I didn't take the 112 days statistic very seriously because it just doesn't have a ring of truth to it. (Nor anecdotally in my experience - there's also a difference between "charge laid" and "first appearance" albeit the difference should be small but frequently isn't as things run differently). Attached is a link to a chart issued by the Senate which provides some statistics respecting civilian courts and you can see that the median days for "completion time" in Provincial court (lower end cases) is stated as 123 days and superior court (higher end) 514 days.

http://sen.parl.gc.ca/portal/pdf/LCJC-Cases-Consequences-e.pdf

I don't think we need to argue the point as we both agree that the time is too long. In my view there is a better explanation for delay in civilian court because the case load is very high while in the military the caseload per prosecutor is quite low. Incidentally, I also agree with the "cost" criticism which is directly tied to the number of people per case we have working the CM system.

Journeyman said:
The overarching topic is "the lack of confidence" in the system;  people, writ large, often base opinions (such as non-quantifiable degrees of confidence), on anecdotal evidence. 
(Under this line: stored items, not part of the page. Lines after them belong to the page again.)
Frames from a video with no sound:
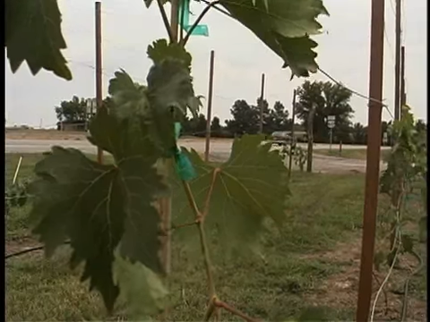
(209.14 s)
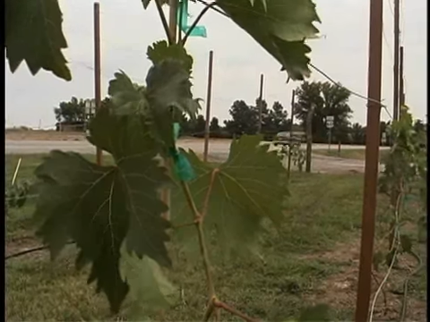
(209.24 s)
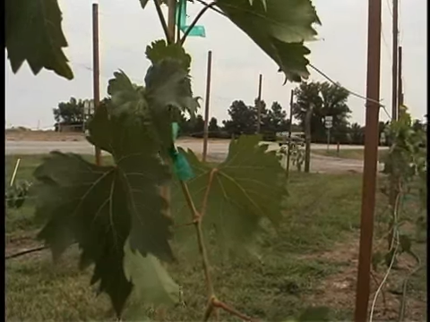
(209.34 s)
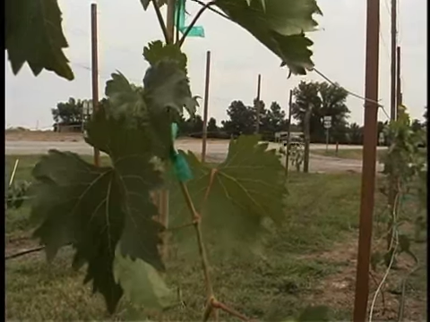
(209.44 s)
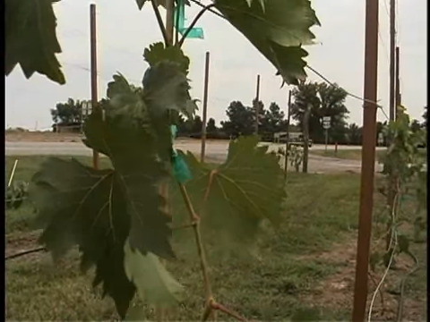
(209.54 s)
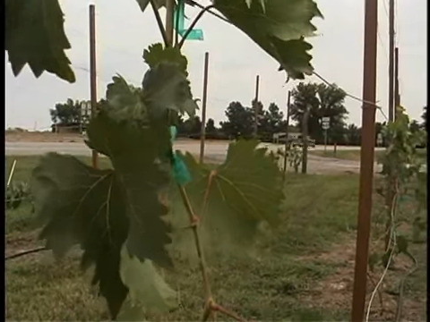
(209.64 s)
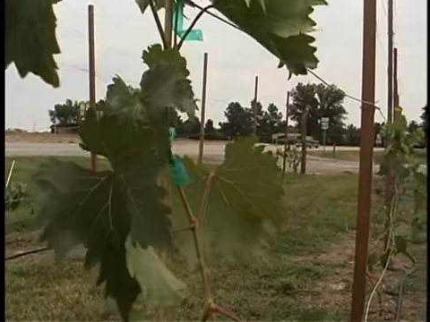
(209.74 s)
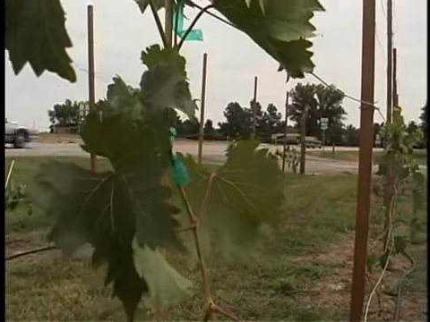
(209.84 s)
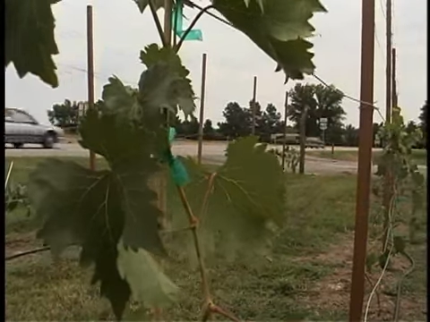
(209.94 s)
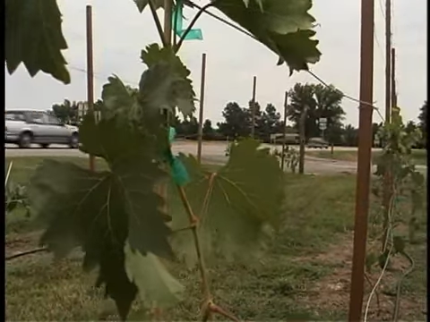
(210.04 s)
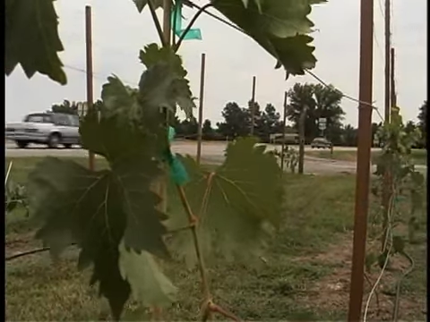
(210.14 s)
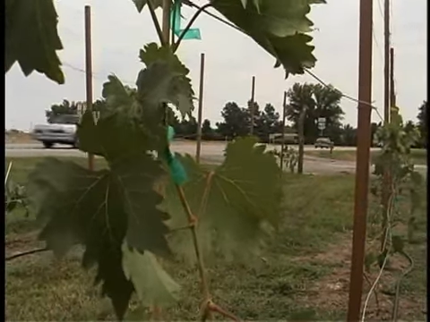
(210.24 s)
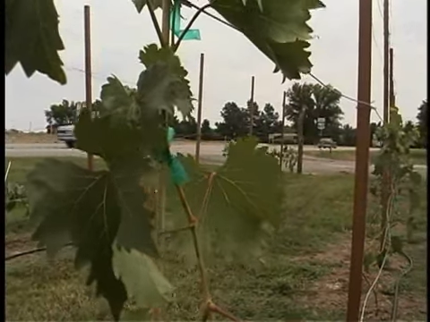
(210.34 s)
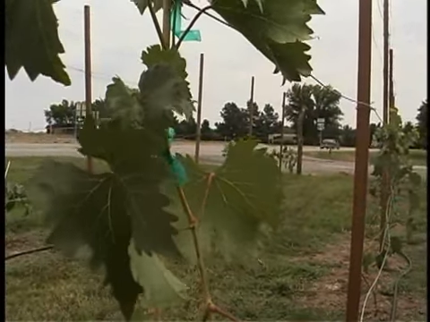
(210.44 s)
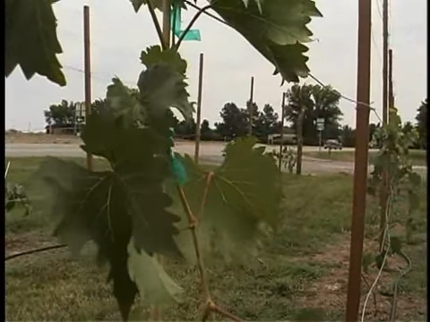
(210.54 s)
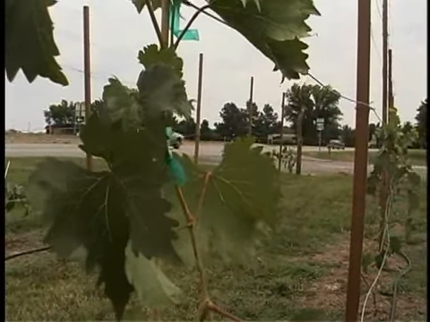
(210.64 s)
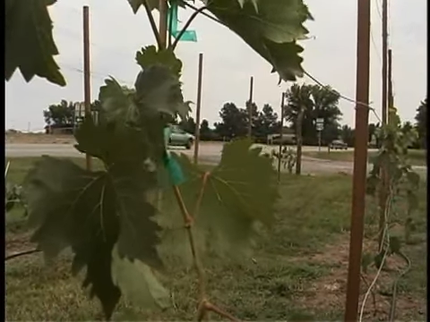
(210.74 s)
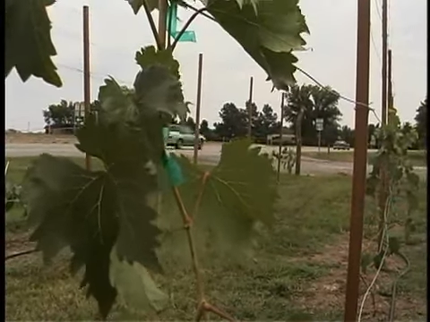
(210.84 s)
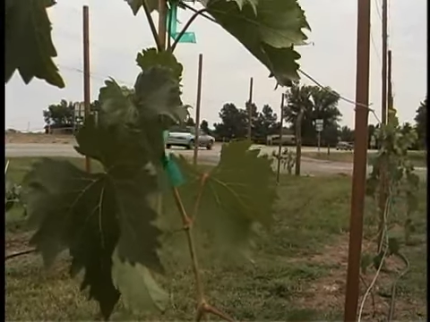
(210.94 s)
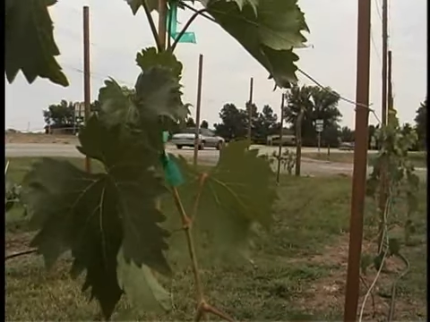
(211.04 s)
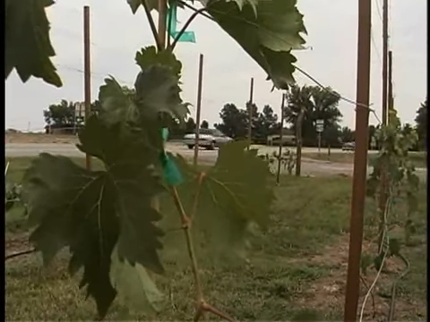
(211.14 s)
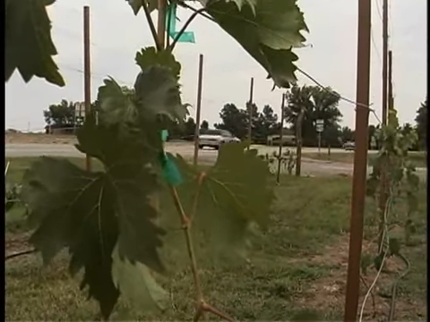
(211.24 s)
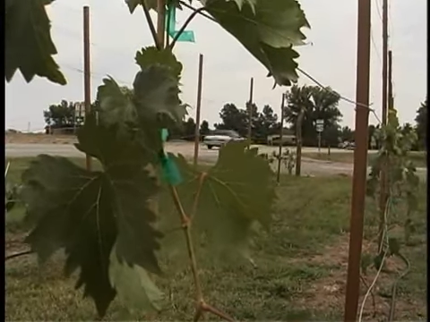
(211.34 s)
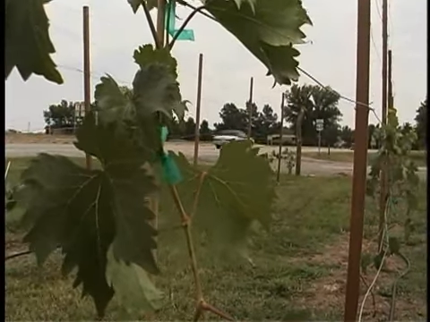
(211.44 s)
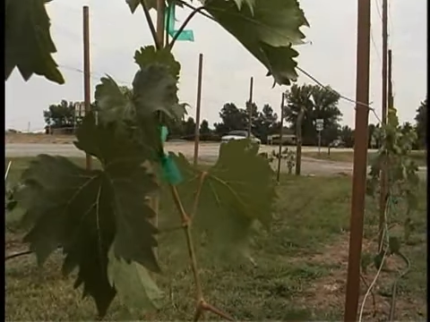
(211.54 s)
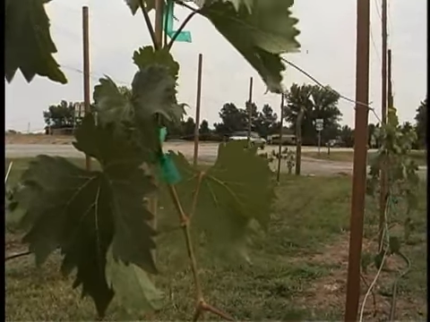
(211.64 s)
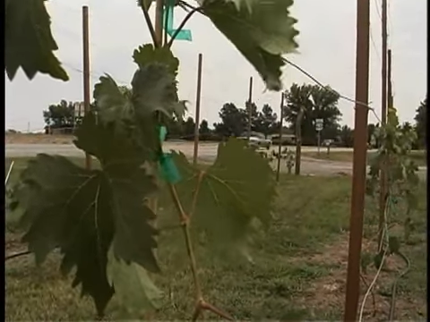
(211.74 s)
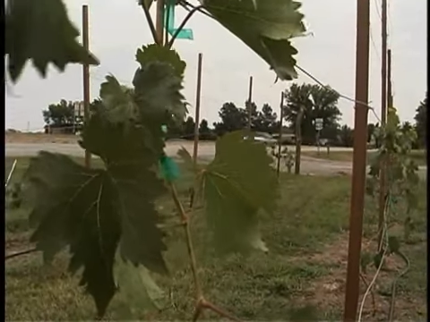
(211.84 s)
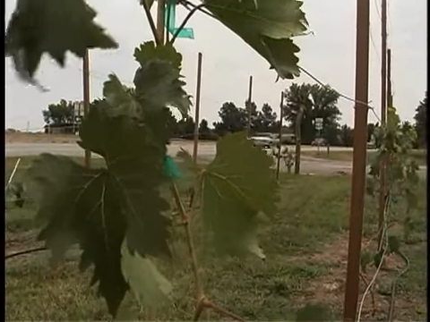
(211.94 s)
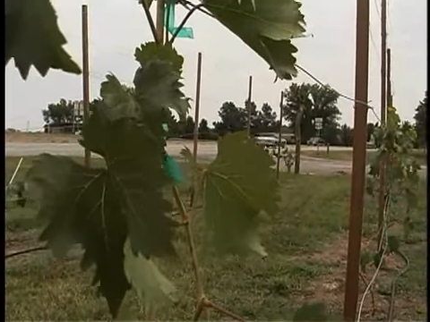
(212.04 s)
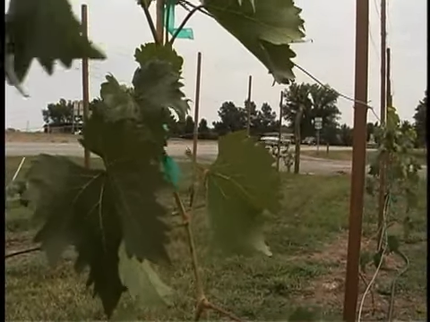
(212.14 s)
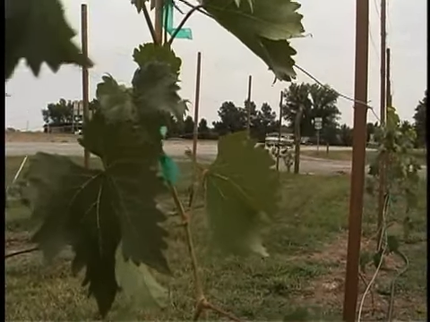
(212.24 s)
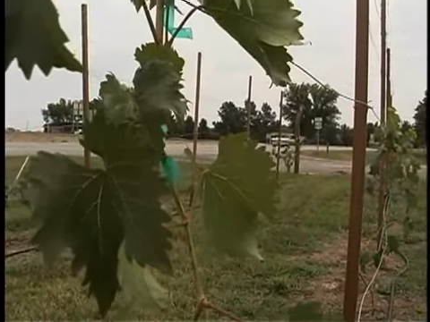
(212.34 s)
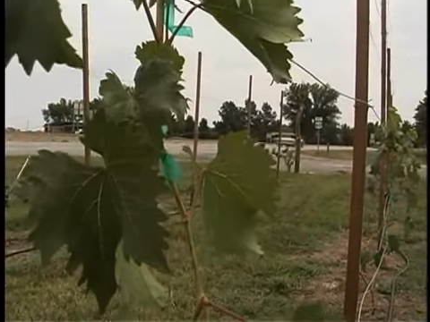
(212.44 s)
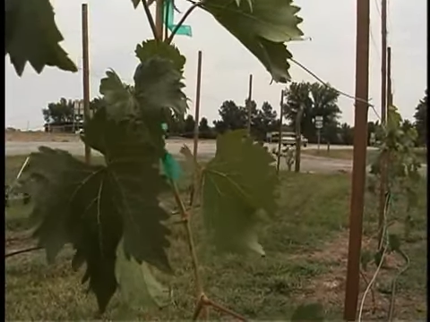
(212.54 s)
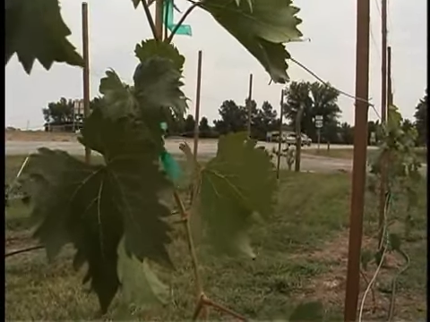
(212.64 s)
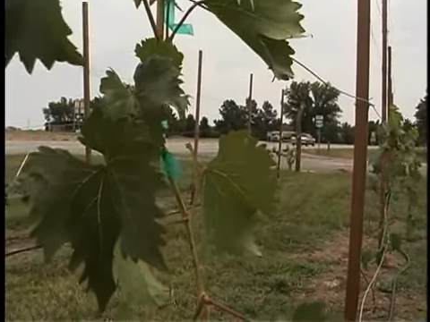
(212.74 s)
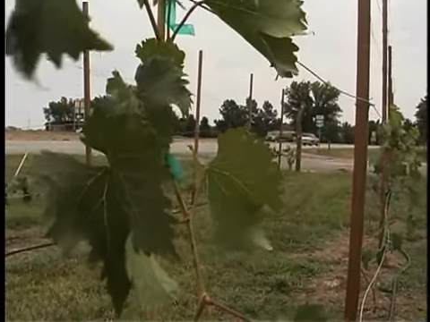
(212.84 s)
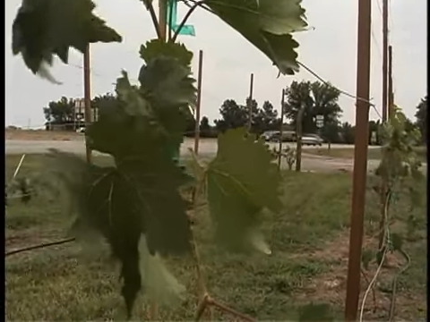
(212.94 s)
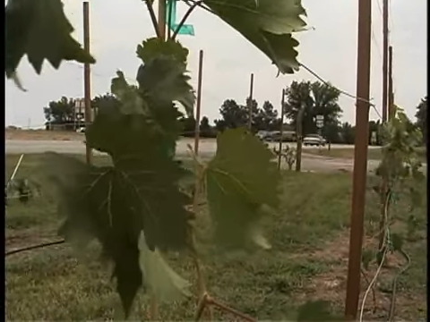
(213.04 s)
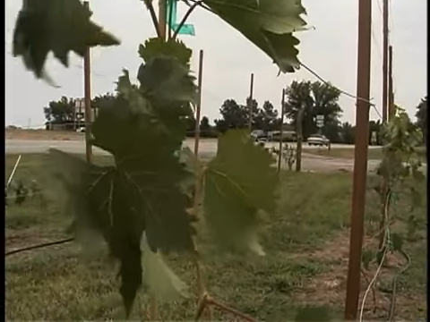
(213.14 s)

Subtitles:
Nobody's mouth can be seen.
The two senior officer examples I alluded to (LCol Nauss - ND and LCdr Carlyon - Wpn Storage) are public record, readily available via CanLII.  Now, a lawyer could read those decisions and conclude, "yep, the judge was brilliant; nothing to see here".... but to a mere  soldier, the results contribute to that whole "lack of confidence in the system" and, as Jarnhammer mentioned, increased "anecdotal evidence" as the troops shake their heads and spread the story.
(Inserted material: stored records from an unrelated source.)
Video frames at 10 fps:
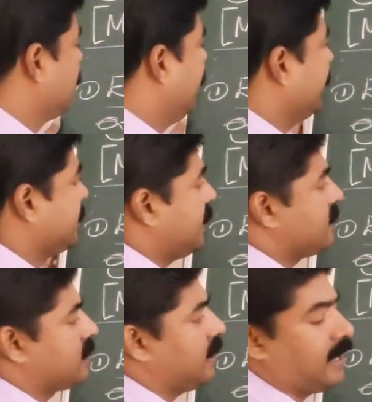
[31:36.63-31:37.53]

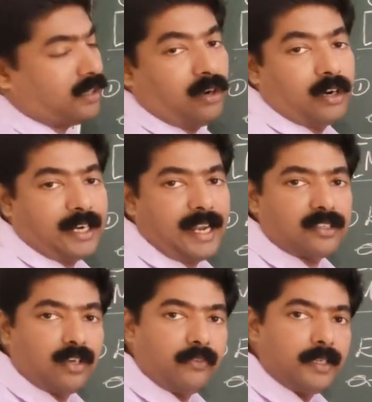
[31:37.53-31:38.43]
extension and
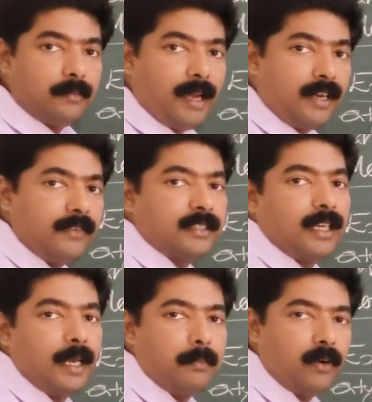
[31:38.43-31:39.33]
contraction of demand with the
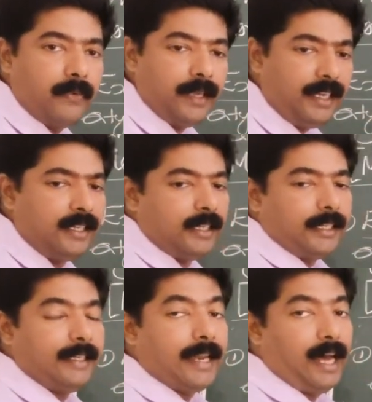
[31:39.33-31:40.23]
help of a
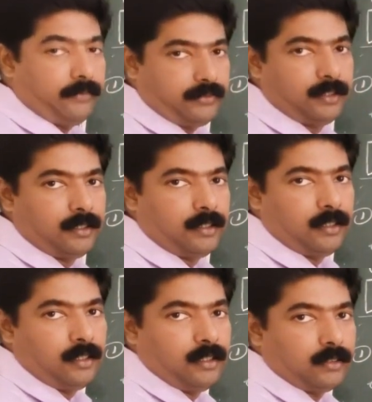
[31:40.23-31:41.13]
graph.
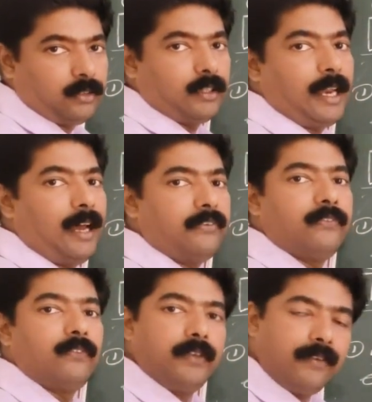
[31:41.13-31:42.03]
So
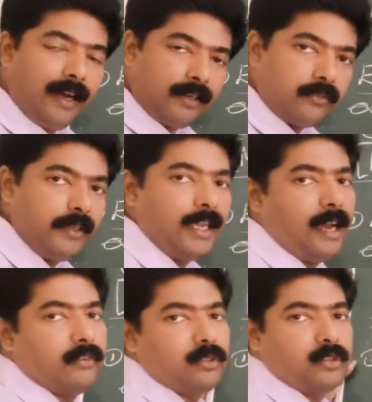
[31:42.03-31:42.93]
graph, we
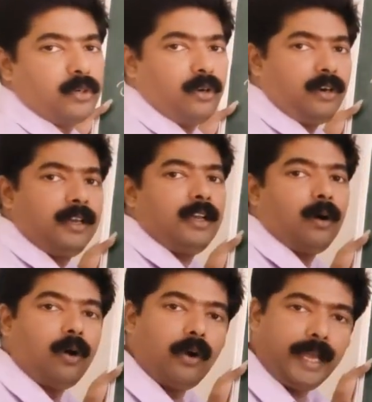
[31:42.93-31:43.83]
have to draw
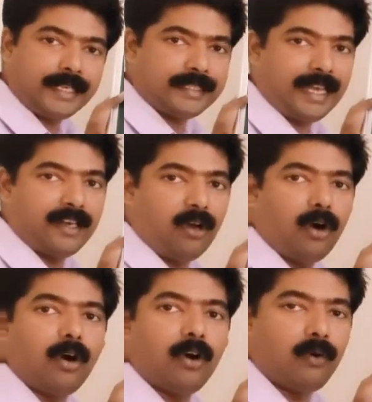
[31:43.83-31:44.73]
OX and
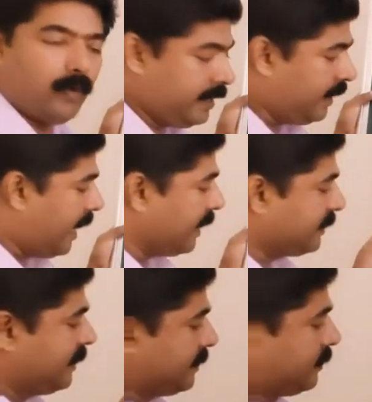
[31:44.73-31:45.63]
OY
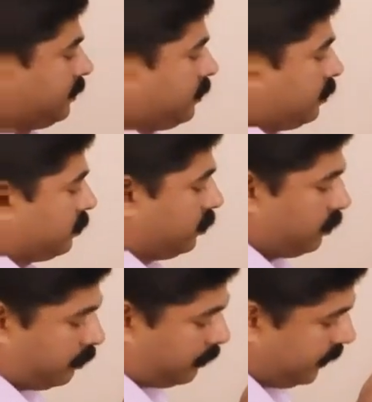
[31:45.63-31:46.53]
axis. So
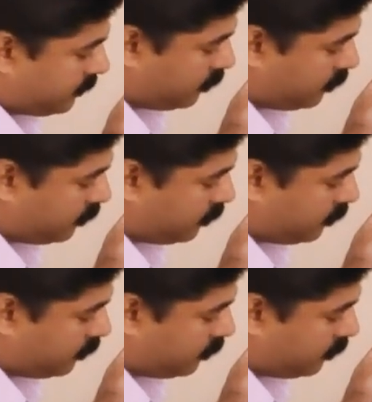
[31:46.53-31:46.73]
you please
Now, perhaps if the only thing wrong is so many people having a poorly-informed lack of confidence, the Legal Branch only needs more Public Affairs officers to explain how sunny everything actually is.

* [ 'claims' in ellipses because it's acceptable in some circles to simply dismiss anything disagreeable as fake news]

I can't agree that the 'overarching topic is "lack of confidence" in the system".  I haven't read the report but only the article which, like most articles, cherry picks support from the report for it's own premise. Once I've read the actual report I might change my mind about that although I tend to think I probably won't. Anecdotal evidence has a big problem. Things that function the way that should do not attract any attention. People rarely stand around the water cooler and discuss a court martial that played out the way that it should but will immediately start criticising one where they believe the accused was treated unfairly or was let off too easily. As a result the minority of cases which might be problematic enter into mythology and are seen as representative of the status quo when they really aren't. I take some satisfaction from the fact that complaints about the system come from both sides, those that think accused are treated to leniently and those who feel to harshly or unfairly. Again, I look forward to seeing the final report.